PROVIDED MATERIAL:
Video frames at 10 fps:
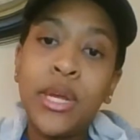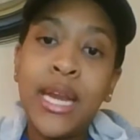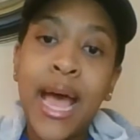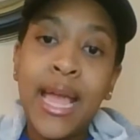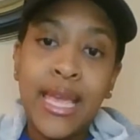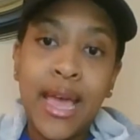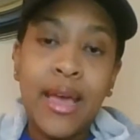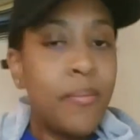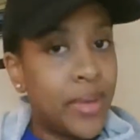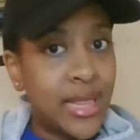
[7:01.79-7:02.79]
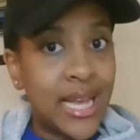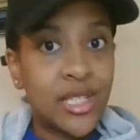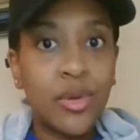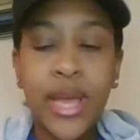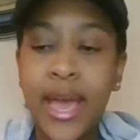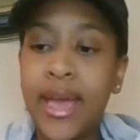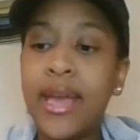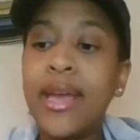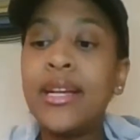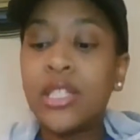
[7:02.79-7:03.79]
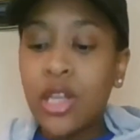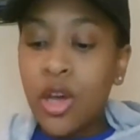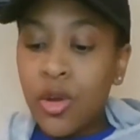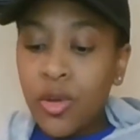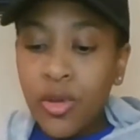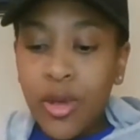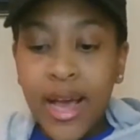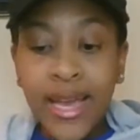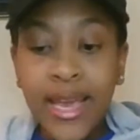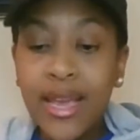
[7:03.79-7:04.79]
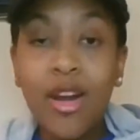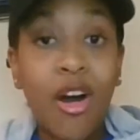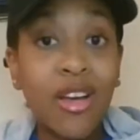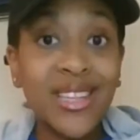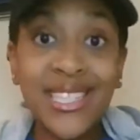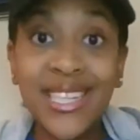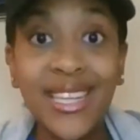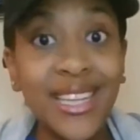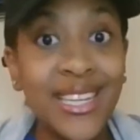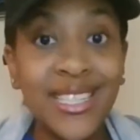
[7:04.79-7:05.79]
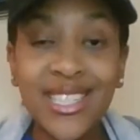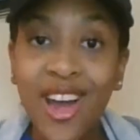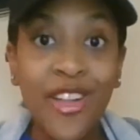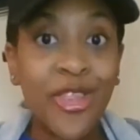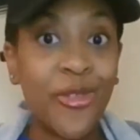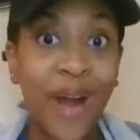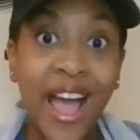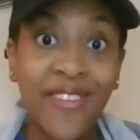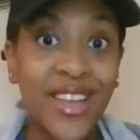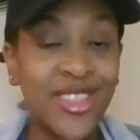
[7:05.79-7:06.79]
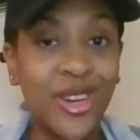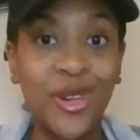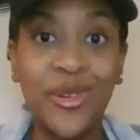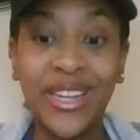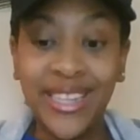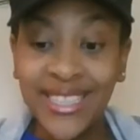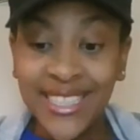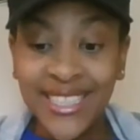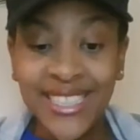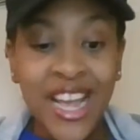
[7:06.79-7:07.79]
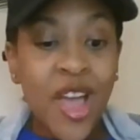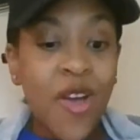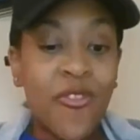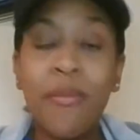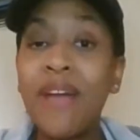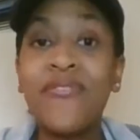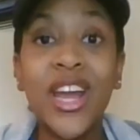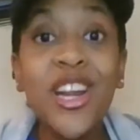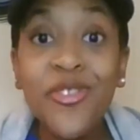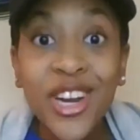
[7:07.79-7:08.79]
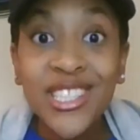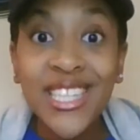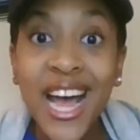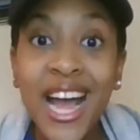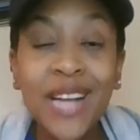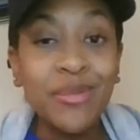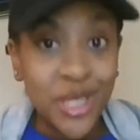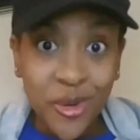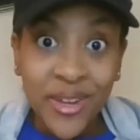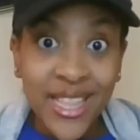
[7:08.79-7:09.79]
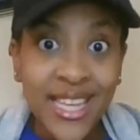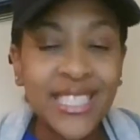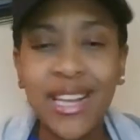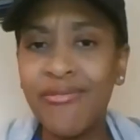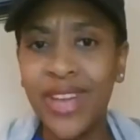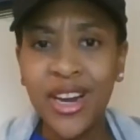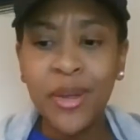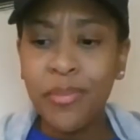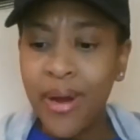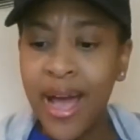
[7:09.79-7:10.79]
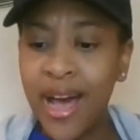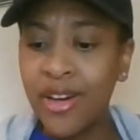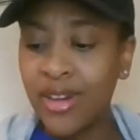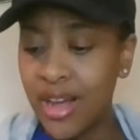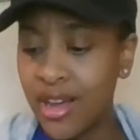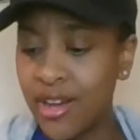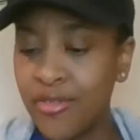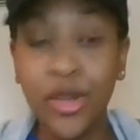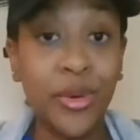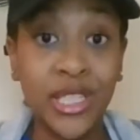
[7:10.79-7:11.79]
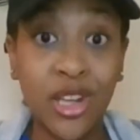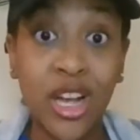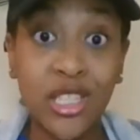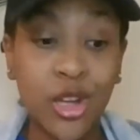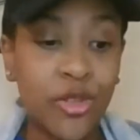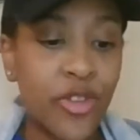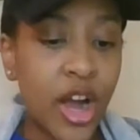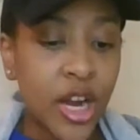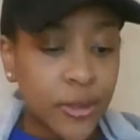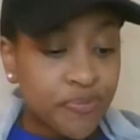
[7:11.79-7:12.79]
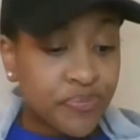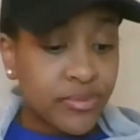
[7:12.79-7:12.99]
one not yet, but that's okay. So again, all the seedlings are thriving. They're doing good. For my very first time doing this, I'm very proud of the results so far.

PROBLEM DESCRIPTION: Give each record above back word for word, but carry over none of the pictures.

SOLUTION:
Video frames at 10 fps:
[7:01.79-7:02.79]
[7:02.79-7:03.79]
[7:03.79-7:04.79]
[7:04.79-7:05.79]
[7:05.79-7:06.79]
[7:06.79-7:07.79]
[7:07.79-7:08.79]
[7:08.79-7:09.79]
[7:09.79-7:10.79]
[7:10.79-7:11.79]
[7:11.79-7:12.79]
[7:12.79-7:12.99]
one not yet, but that's okay. So again, all the seedlings are thriving. They're doing good. For my very first time doing this, I'm very proud of the results so far.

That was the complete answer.